▸ **How to complete this task**:
Your task is to return all the entries below exactly, with every picture omitted.

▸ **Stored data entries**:
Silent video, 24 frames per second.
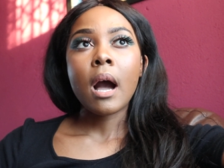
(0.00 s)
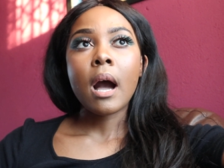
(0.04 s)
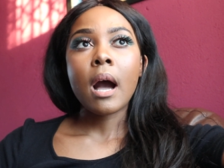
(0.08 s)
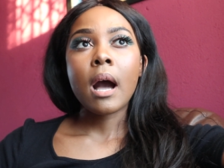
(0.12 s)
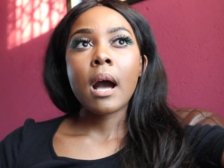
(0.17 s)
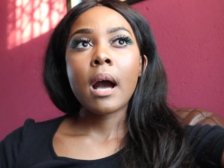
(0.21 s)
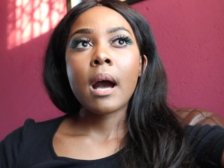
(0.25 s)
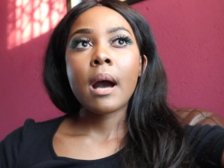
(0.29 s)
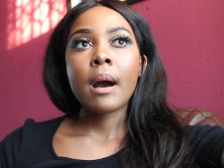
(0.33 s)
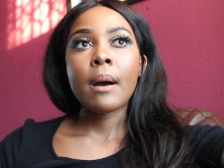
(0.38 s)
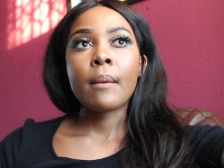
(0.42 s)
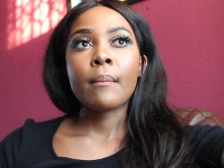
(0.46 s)

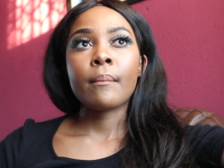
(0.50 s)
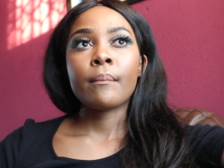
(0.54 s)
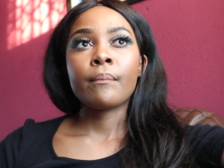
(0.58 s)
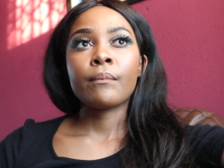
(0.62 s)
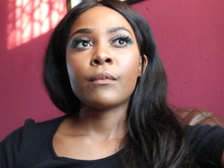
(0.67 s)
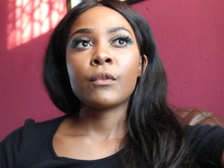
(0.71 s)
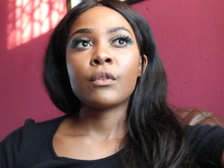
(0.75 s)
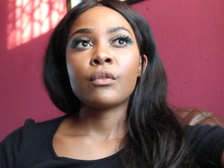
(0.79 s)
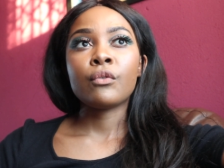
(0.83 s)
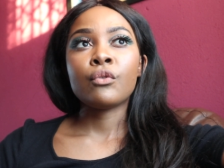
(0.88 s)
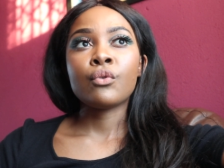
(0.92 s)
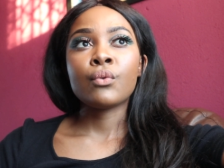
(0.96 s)

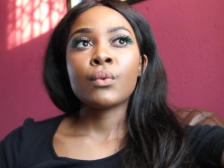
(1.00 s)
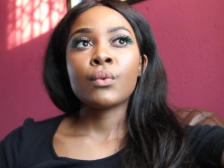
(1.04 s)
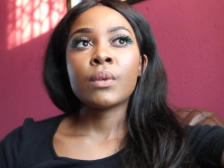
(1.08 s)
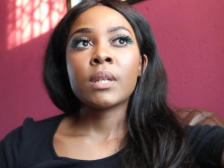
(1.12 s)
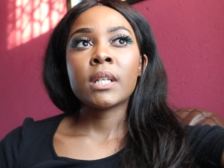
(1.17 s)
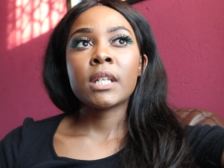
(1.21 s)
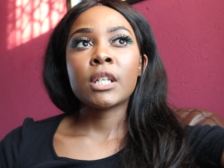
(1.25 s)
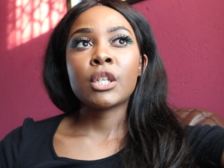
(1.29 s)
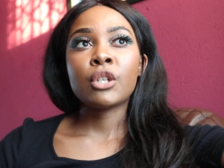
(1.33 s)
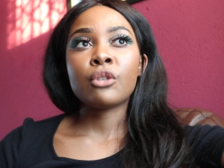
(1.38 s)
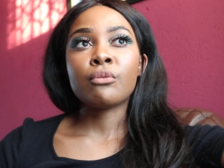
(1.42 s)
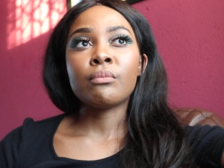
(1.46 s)
um, you
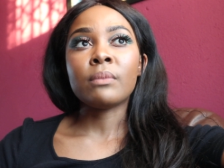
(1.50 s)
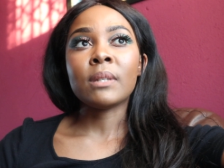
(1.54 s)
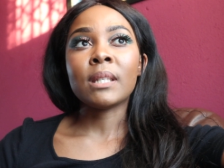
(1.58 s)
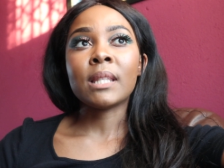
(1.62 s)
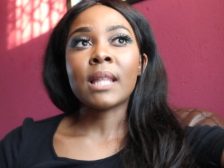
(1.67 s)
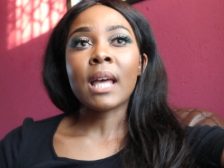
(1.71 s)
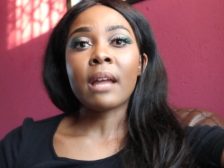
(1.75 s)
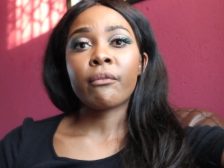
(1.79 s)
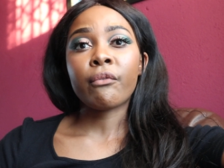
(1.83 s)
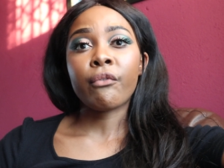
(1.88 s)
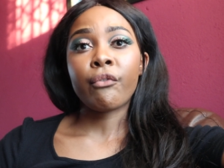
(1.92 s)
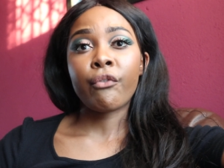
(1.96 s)
need to be
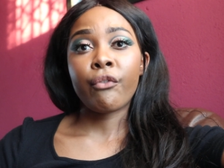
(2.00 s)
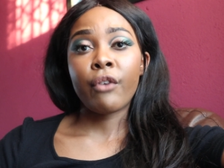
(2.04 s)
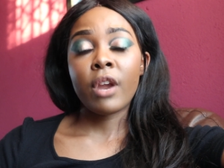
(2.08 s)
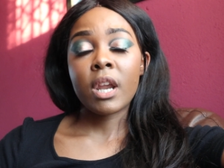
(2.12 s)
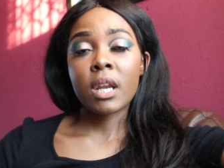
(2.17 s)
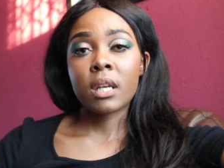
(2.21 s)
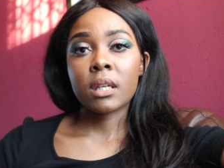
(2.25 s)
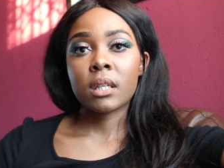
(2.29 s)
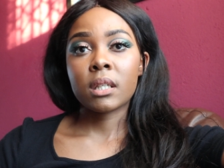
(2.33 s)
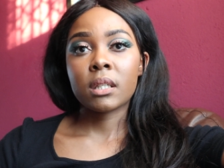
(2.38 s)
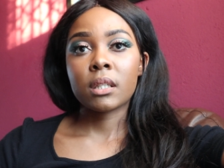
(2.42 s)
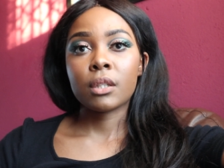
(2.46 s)
that
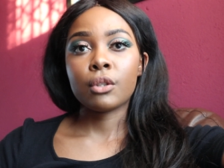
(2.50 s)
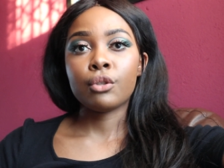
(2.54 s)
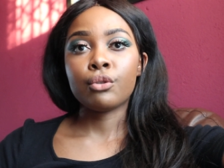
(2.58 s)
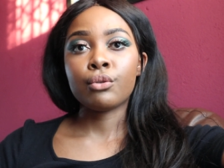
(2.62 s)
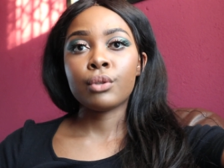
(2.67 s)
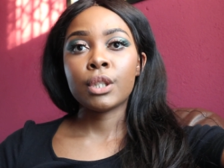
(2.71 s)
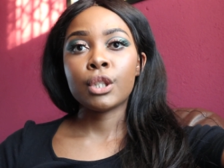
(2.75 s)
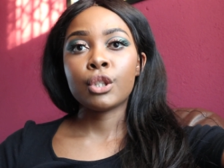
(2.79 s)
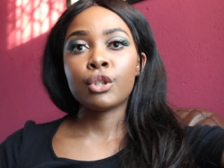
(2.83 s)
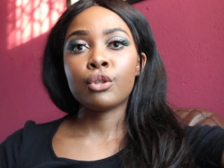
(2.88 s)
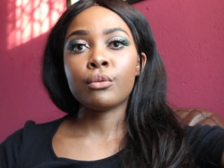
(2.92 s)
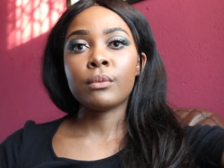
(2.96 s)
friend you
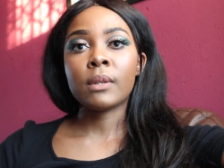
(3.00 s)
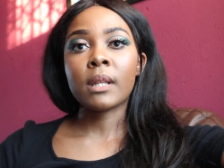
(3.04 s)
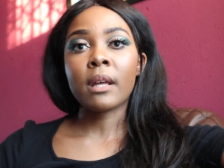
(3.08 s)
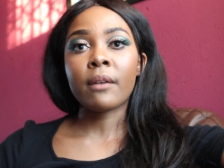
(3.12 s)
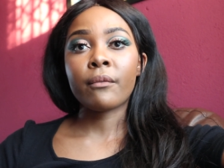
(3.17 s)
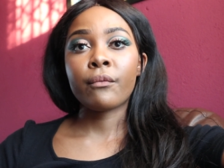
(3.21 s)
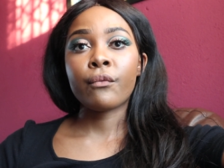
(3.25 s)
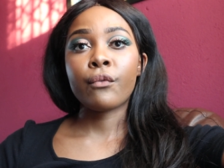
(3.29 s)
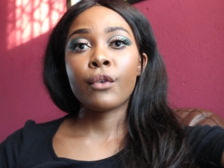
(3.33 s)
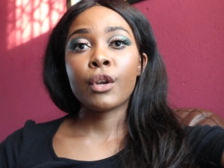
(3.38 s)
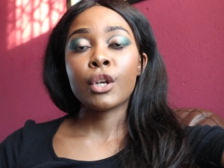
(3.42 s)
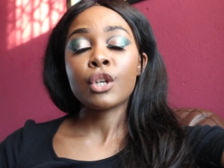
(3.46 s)
need to be that
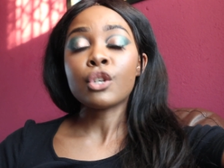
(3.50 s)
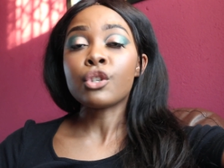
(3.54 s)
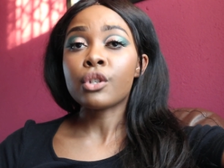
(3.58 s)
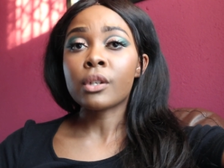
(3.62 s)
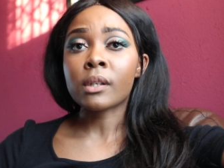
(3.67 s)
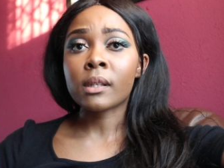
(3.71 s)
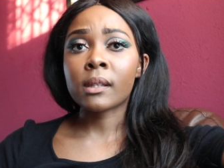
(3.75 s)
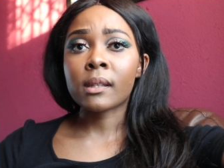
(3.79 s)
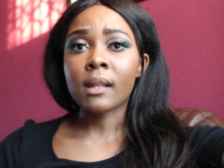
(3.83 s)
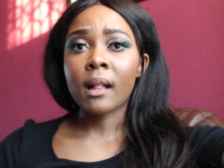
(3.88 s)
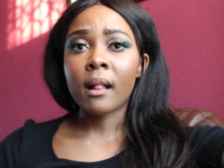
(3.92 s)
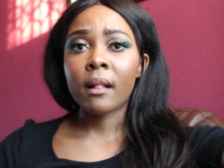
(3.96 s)
friend to
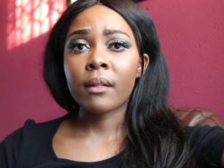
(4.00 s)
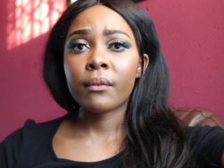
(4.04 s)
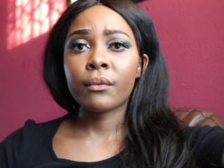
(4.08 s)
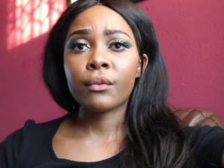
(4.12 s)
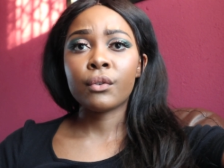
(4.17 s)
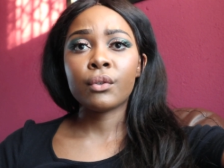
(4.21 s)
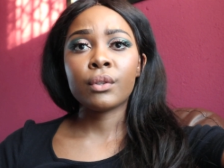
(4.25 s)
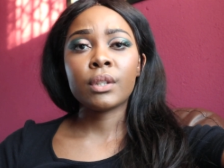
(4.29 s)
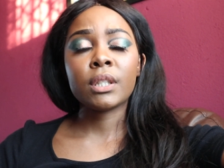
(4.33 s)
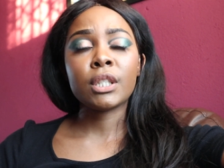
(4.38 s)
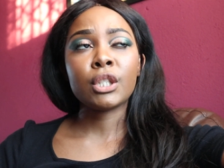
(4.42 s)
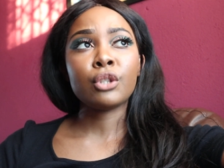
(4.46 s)
yourself
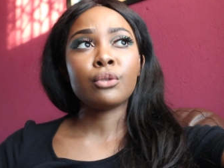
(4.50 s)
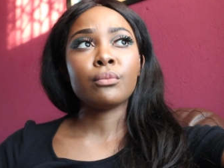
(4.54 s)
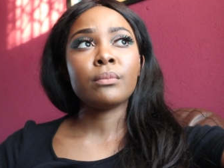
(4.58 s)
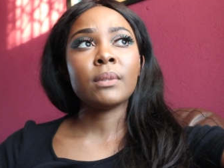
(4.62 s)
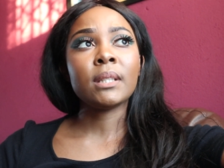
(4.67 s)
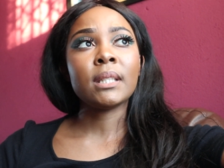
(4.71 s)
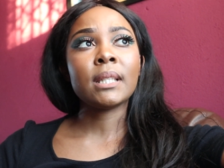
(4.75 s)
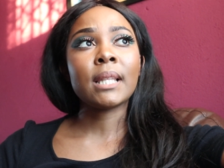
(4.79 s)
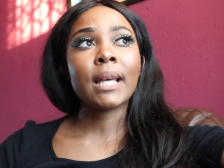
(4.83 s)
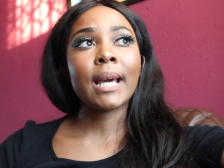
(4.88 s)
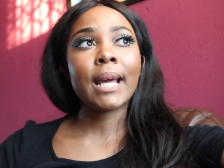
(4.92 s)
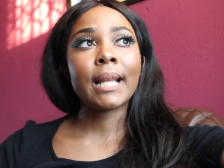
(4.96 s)
you need to
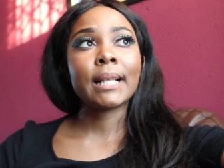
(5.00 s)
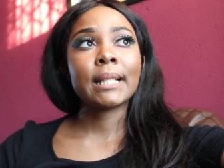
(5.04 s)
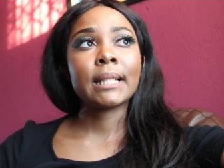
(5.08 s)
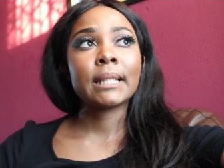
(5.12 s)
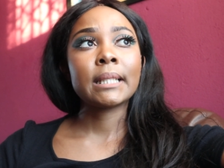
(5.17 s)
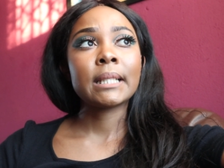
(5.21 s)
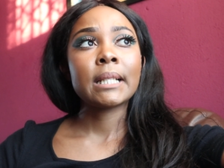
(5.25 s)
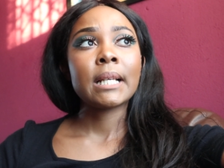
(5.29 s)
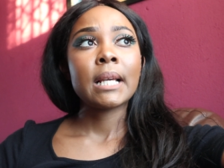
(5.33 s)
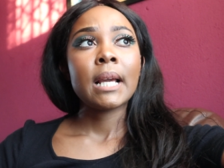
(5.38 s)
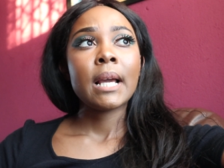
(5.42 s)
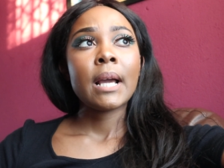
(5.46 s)
be that
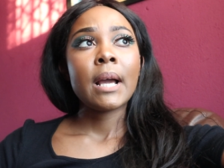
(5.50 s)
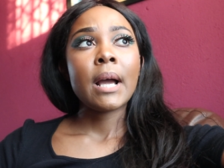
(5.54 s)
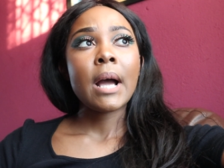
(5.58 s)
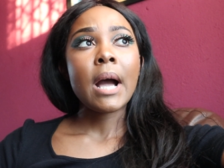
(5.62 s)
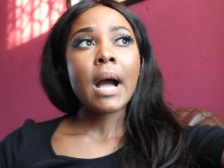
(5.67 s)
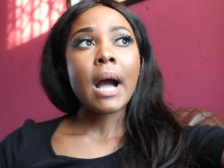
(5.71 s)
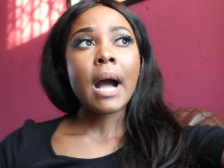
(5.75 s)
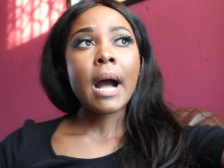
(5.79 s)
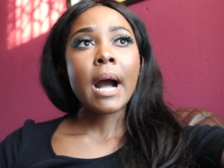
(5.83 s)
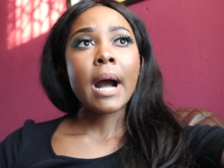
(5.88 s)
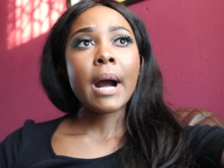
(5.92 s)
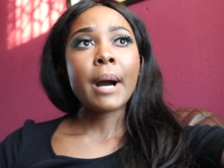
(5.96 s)

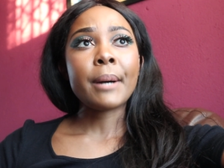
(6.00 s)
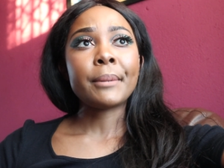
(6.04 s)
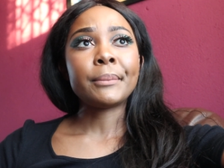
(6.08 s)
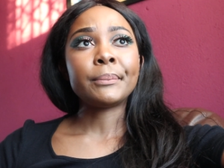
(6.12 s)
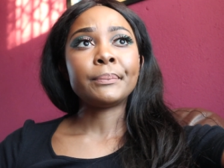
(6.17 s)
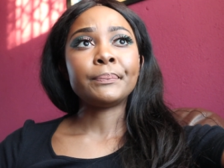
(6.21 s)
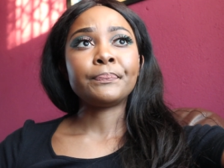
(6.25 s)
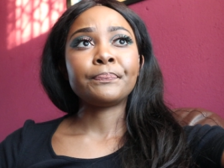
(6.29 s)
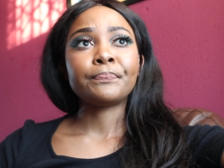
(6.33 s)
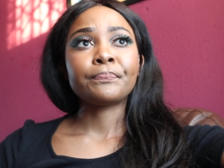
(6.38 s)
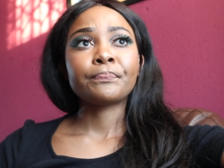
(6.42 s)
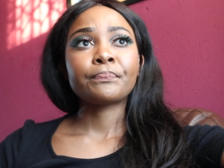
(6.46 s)

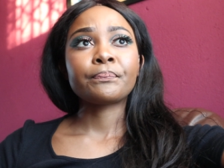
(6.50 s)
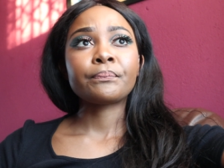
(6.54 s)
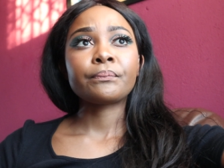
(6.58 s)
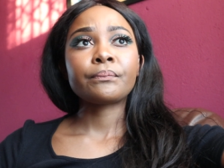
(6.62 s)
um,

▸ **Task solution**:
Silent video, 24 frames per second.
(0.00 s)
(0.04 s)
(0.08 s)
(0.12 s)
(0.17 s)
(0.21 s)
(0.25 s)
(0.29 s)
(0.33 s)
(0.38 s)
(0.42 s)
(0.46 s)

(0.50 s)
(0.54 s)
(0.58 s)
(0.62 s)
(0.67 s)
(0.71 s)
(0.75 s)
(0.79 s)
(0.83 s)
(0.88 s)
(0.92 s)
(0.96 s)

(1.00 s)
(1.04 s)
(1.08 s)
(1.12 s)
(1.17 s)
(1.21 s)
(1.25 s)
(1.29 s)
(1.33 s)
(1.38 s)
(1.42 s)
(1.46 s)
um, you
(1.50 s)
(1.54 s)
(1.58 s)
(1.62 s)
(1.67 s)
(1.71 s)
(1.75 s)
(1.79 s)
(1.83 s)
(1.88 s)
(1.92 s)
(1.96 s)
need to be
(2.00 s)
(2.04 s)
(2.08 s)
(2.12 s)
(2.17 s)
(2.21 s)
(2.25 s)
(2.29 s)
(2.33 s)
(2.38 s)
(2.42 s)
(2.46 s)
that
(2.50 s)
(2.54 s)
(2.58 s)
(2.62 s)
(2.67 s)
(2.71 s)
(2.75 s)
(2.79 s)
(2.83 s)
(2.88 s)
(2.92 s)
(2.96 s)
friend you
(3.00 s)
(3.04 s)
(3.08 s)
(3.12 s)
(3.17 s)
(3.21 s)
(3.25 s)
(3.29 s)
(3.33 s)
(3.38 s)
(3.42 s)
(3.46 s)
need to be that
(3.50 s)
(3.54 s)
(3.58 s)
(3.62 s)
(3.67 s)
(3.71 s)
(3.75 s)
(3.79 s)
(3.83 s)
(3.88 s)
(3.92 s)
(3.96 s)
friend to
(4.00 s)
(4.04 s)
(4.08 s)
(4.12 s)
(4.17 s)
(4.21 s)
(4.25 s)
(4.29 s)
(4.33 s)
(4.38 s)
(4.42 s)
(4.46 s)
yourself
(4.50 s)
(4.54 s)
(4.58 s)
(4.62 s)
(4.67 s)
(4.71 s)
(4.75 s)
(4.79 s)
(4.83 s)
(4.88 s)
(4.92 s)
(4.96 s)
you need to
(5.00 s)
(5.04 s)
(5.08 s)
(5.12 s)
(5.17 s)
(5.21 s)
(5.25 s)
(5.29 s)
(5.33 s)
(5.38 s)
(5.42 s)
(5.46 s)
be that
(5.50 s)
(5.54 s)
(5.58 s)
(5.62 s)
(5.67 s)
(5.71 s)
(5.75 s)
(5.79 s)
(5.83 s)
(5.88 s)
(5.92 s)
(5.96 s)

(6.00 s)
(6.04 s)
(6.08 s)
(6.12 s)
(6.17 s)
(6.21 s)
(6.25 s)
(6.29 s)
(6.33 s)
(6.38 s)
(6.42 s)
(6.46 s)

(6.50 s)
(6.54 s)
(6.58 s)
(6.62 s)
um,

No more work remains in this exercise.